After some investigation, I found the root cause of the problem. Basically, the communication wasn't working properly because there is something called ip masquerade (https://cloud.google.com/kubernetes-engine/docs/how-to/ip-masquerade-agent) that is used for NAT translation.

As GKE has some default addresses that are configured to not be masquerade (on the version that I was using, the defaults were: 10.0.0.0/8, 172.16.0.0/12 and 192.168.0.0/16) and the destination ip was 10.197.100.201 (part of 10.0.0.0/8) and that ip was outside the cluster, the solution was modifying the nonMasqueradeCIDRs and remove 10.0.0.0/8 and use 10.44.0.0/14 (GKE cluster CIDR) instead.
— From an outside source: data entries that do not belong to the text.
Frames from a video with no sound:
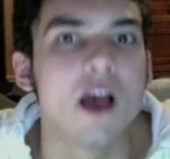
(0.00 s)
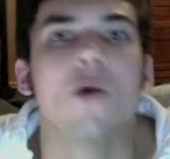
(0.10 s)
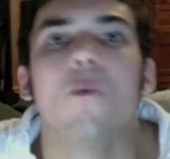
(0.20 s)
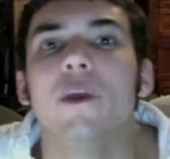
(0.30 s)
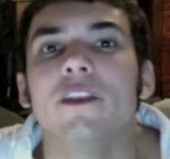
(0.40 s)

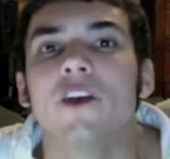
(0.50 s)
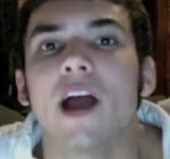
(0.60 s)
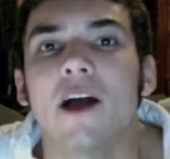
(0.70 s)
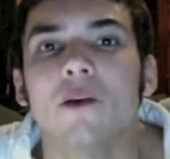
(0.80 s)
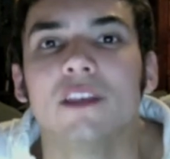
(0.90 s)
When you're
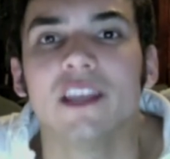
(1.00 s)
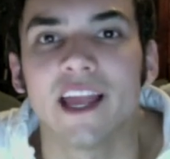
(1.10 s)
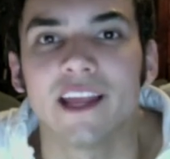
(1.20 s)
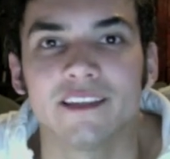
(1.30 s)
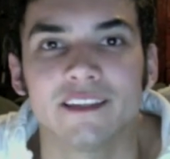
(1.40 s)
out
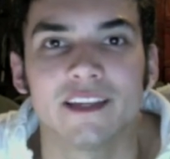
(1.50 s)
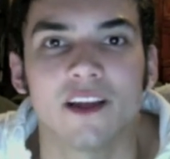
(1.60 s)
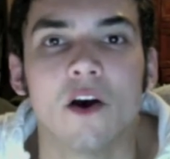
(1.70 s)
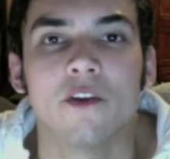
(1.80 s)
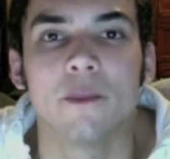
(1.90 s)
late
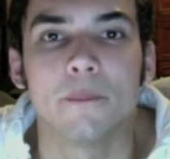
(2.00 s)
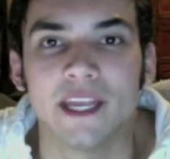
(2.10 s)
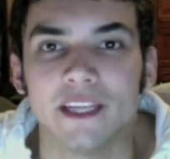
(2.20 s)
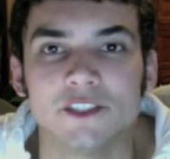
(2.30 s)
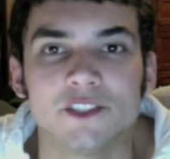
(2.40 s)
on the
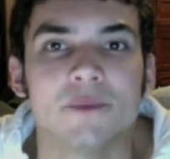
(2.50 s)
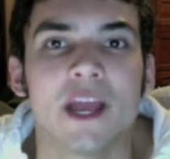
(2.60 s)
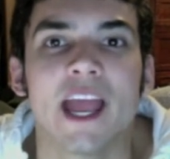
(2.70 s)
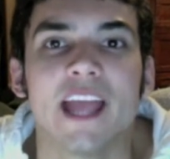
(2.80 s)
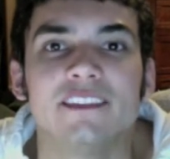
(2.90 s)
beach,
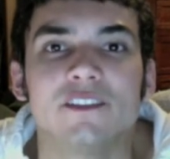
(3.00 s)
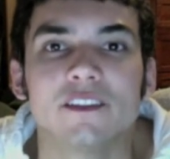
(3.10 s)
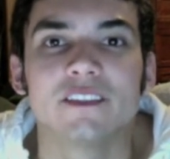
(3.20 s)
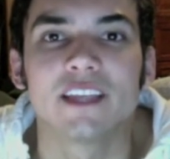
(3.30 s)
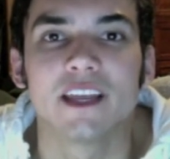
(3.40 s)
it
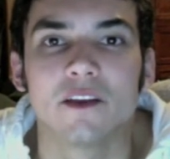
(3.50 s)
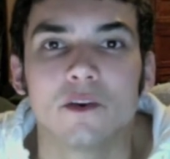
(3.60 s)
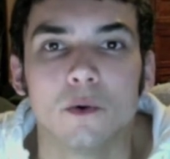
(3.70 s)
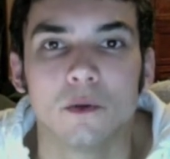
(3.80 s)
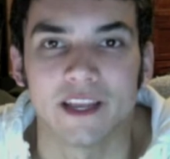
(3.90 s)
starts getting
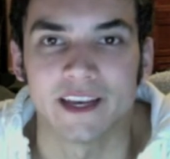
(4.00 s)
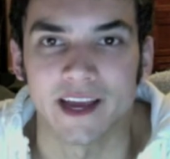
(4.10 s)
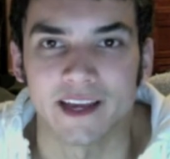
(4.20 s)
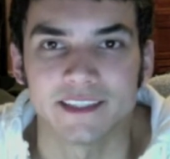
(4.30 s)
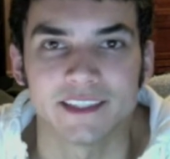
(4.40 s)
cool at
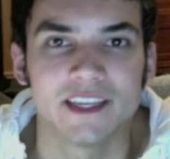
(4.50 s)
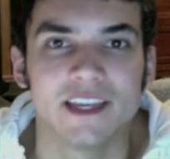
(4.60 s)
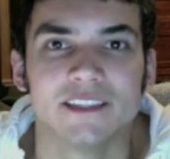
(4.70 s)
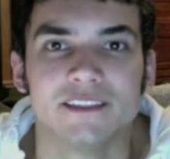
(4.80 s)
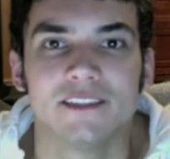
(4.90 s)
night.
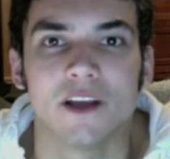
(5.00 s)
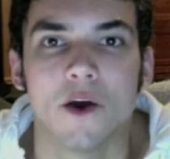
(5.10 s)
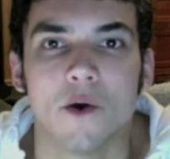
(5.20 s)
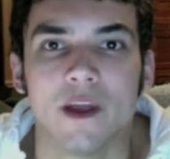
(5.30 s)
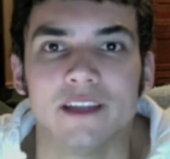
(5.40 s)

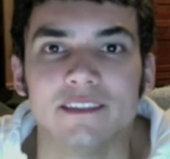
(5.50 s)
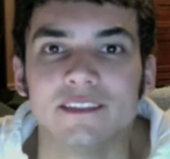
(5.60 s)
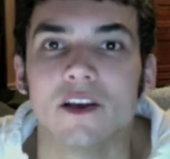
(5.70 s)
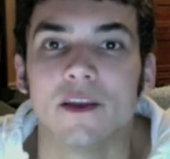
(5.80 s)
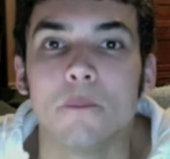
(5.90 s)
So it's
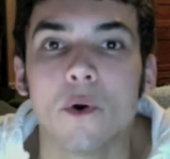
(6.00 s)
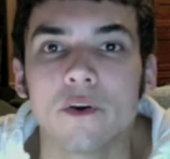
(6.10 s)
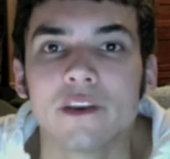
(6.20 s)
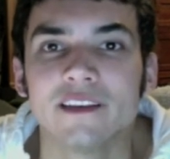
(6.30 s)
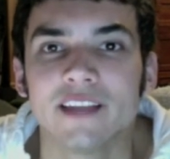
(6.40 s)

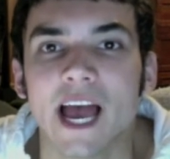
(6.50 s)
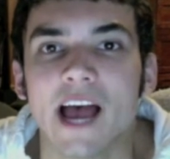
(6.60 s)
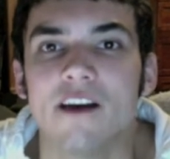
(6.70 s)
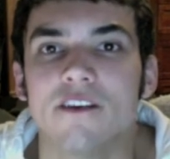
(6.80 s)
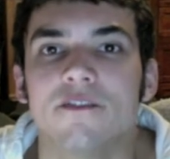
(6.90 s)
important to
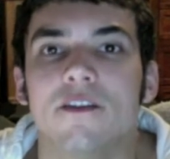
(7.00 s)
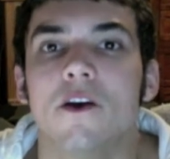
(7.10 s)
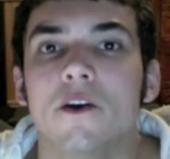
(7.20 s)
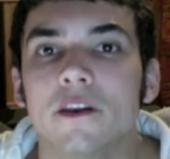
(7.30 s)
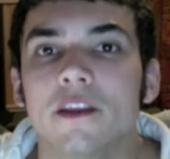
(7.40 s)
have a
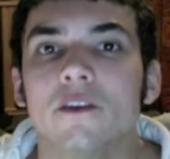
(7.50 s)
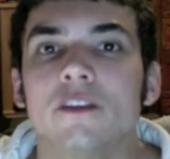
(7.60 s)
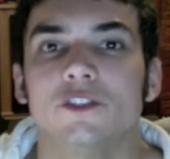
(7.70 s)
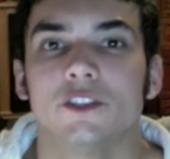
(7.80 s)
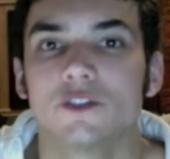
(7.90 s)
hoodie you
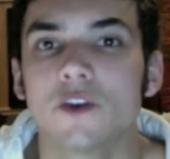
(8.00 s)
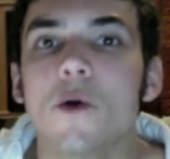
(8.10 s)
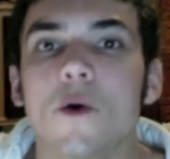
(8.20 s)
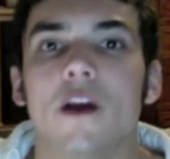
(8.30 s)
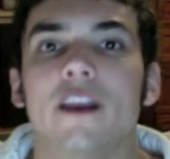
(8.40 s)
can just
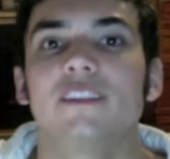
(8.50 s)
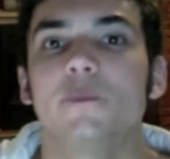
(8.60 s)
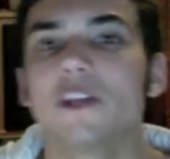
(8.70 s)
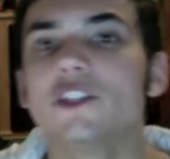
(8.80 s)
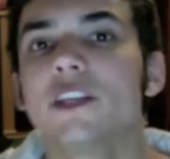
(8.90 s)
throw on,
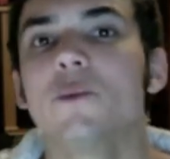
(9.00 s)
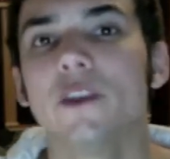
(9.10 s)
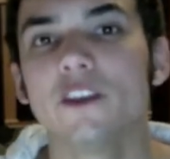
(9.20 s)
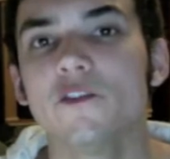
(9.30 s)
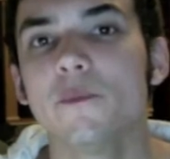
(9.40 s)
especially
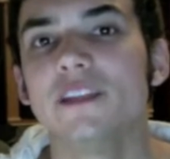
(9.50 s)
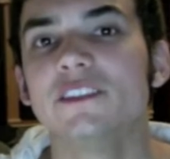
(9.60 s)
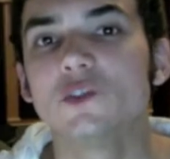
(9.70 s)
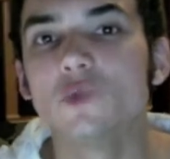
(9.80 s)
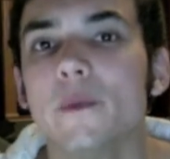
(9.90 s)
when you've been
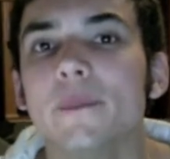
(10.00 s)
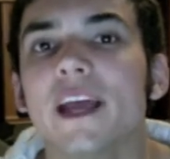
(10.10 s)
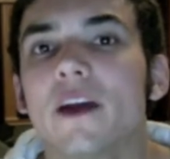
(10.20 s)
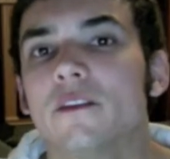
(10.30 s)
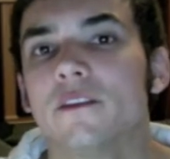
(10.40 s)
swimming
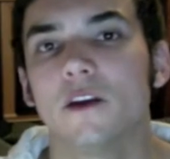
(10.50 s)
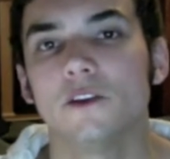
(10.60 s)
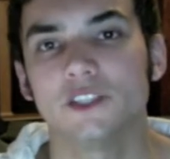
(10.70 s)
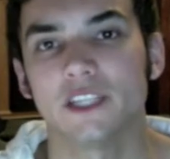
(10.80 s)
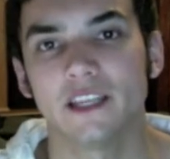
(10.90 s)
out in the
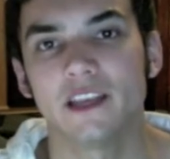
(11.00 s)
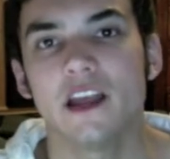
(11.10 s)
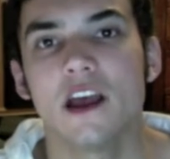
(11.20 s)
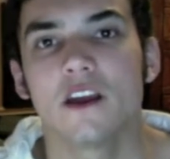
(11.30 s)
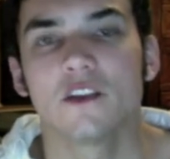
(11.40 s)
ocean,
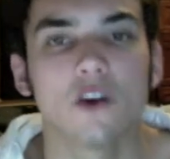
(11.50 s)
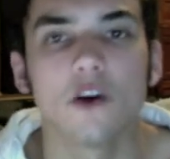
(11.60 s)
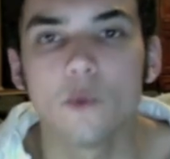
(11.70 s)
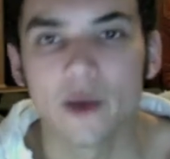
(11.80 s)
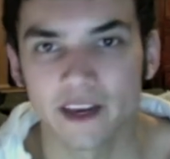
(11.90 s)
you're
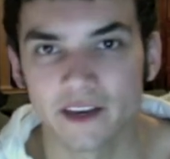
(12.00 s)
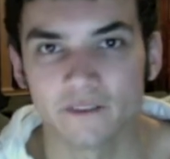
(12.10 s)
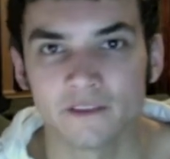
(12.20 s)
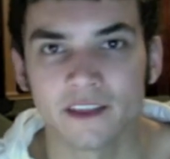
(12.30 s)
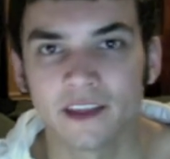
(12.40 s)
all wet and
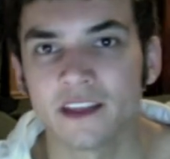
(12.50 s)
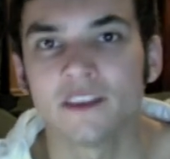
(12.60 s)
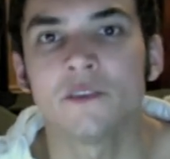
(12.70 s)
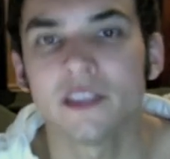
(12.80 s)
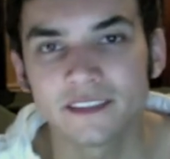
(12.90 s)
everything.
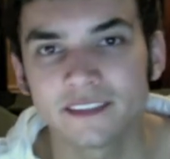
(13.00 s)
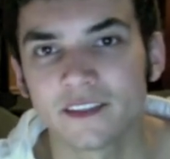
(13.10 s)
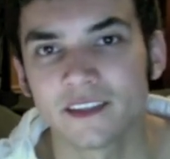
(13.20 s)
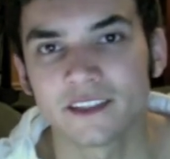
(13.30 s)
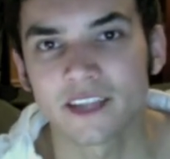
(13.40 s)
You need
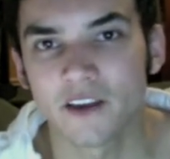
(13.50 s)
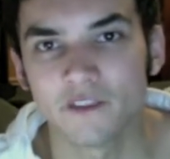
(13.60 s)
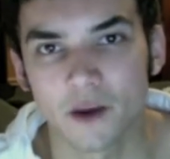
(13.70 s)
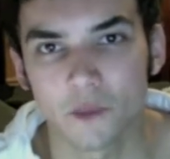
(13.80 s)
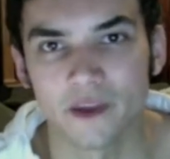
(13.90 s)
something to
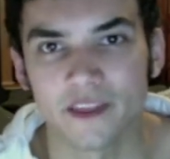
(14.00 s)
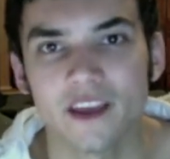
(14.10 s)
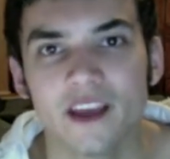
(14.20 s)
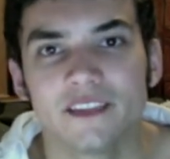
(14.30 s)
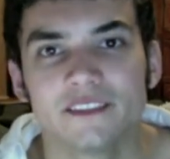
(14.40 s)
cover up with.
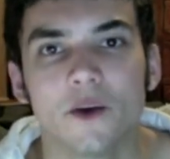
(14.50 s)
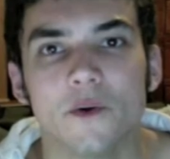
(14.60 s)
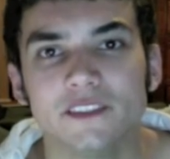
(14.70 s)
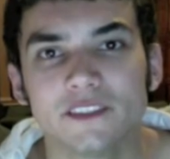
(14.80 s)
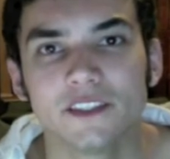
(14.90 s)
So
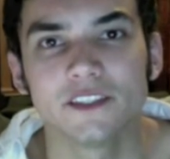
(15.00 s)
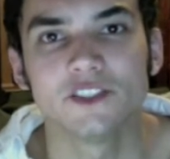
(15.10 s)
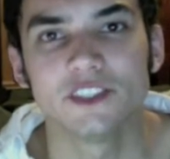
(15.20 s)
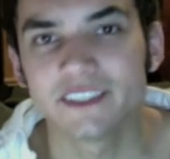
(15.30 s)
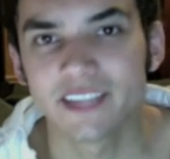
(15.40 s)
it's good
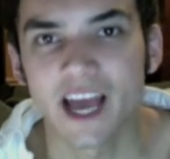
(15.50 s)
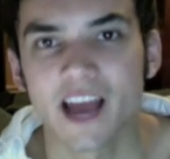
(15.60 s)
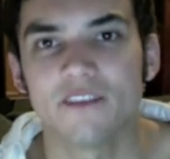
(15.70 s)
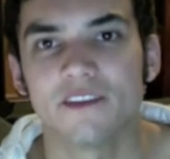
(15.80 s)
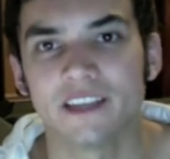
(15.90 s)
just to
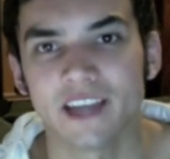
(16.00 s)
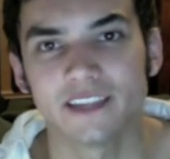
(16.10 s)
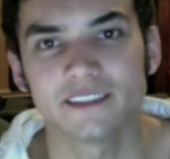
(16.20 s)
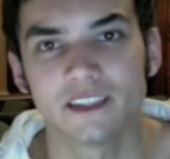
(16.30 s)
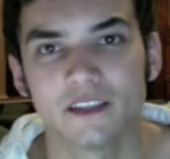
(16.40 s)
have a
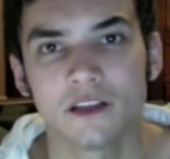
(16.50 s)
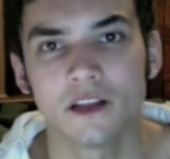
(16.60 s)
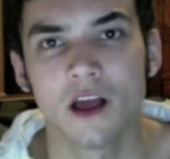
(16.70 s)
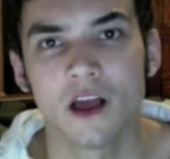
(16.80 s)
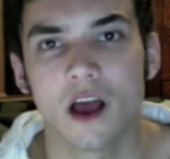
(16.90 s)
nice little
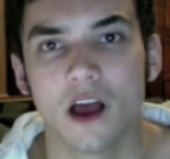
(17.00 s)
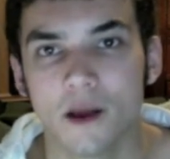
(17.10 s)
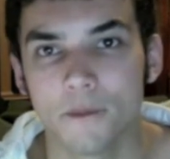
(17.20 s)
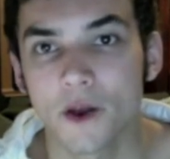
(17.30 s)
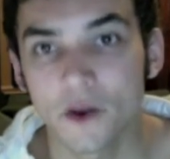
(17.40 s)

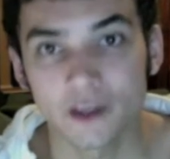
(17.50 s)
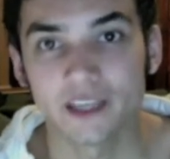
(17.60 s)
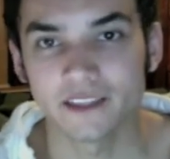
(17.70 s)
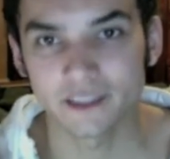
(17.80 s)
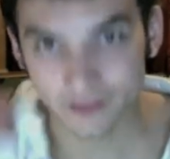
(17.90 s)

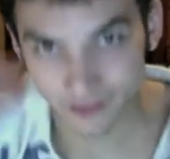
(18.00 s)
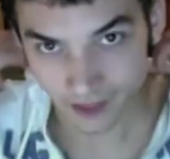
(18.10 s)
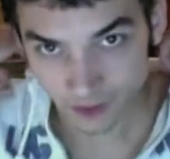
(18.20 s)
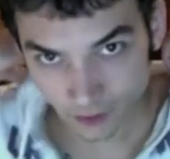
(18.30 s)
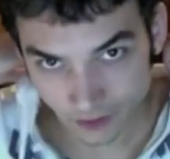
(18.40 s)
hoodie
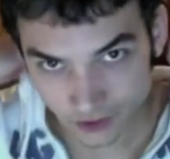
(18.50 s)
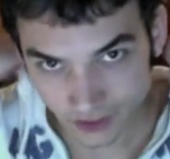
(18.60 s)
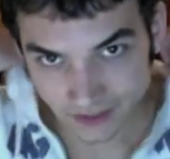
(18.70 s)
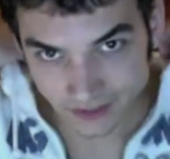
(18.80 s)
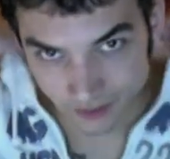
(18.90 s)
that you can
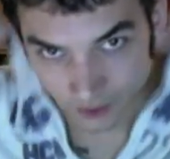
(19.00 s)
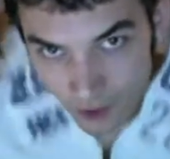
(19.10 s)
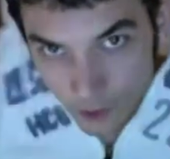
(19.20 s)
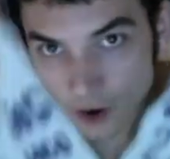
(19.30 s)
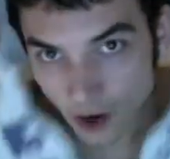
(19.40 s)
just
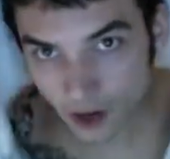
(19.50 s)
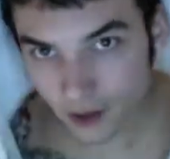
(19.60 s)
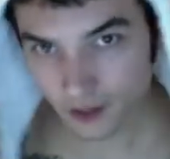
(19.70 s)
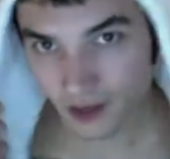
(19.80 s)
throw on.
In order to do that, I used the following configmap:

apiVersion: v1
data:
  config: |-
    nonMasqueradeCIDRs:
      - 10.44.0.0/14
      - 172.16.0.0/12
      - 192.168.0.0/16
    resyncInterval: 60s
kind: ConfigMap
metadata:
  name: ip-masq-agent
  namespace: kube-system

After that, to apply the config, you can upload the configmap using the follwing command:

kubectl create configmap ip-masq-agent --from-file <configmap file> --namespace kube-system
3
votes

I found a solution in this blog.

The problem is that the default iptables config looks like this:

iptables -A POSTROUTING ! -d 10.0.0.0/8 \
  -m comment --comment “kubenet: outbound traffic" -m addrtype \
  ! --dst-type LOCAL -j MASQUERADE -t nat

It means that traffic from the pods will be NATted to the host IP only if the destination is not in 10.0.0.0/8.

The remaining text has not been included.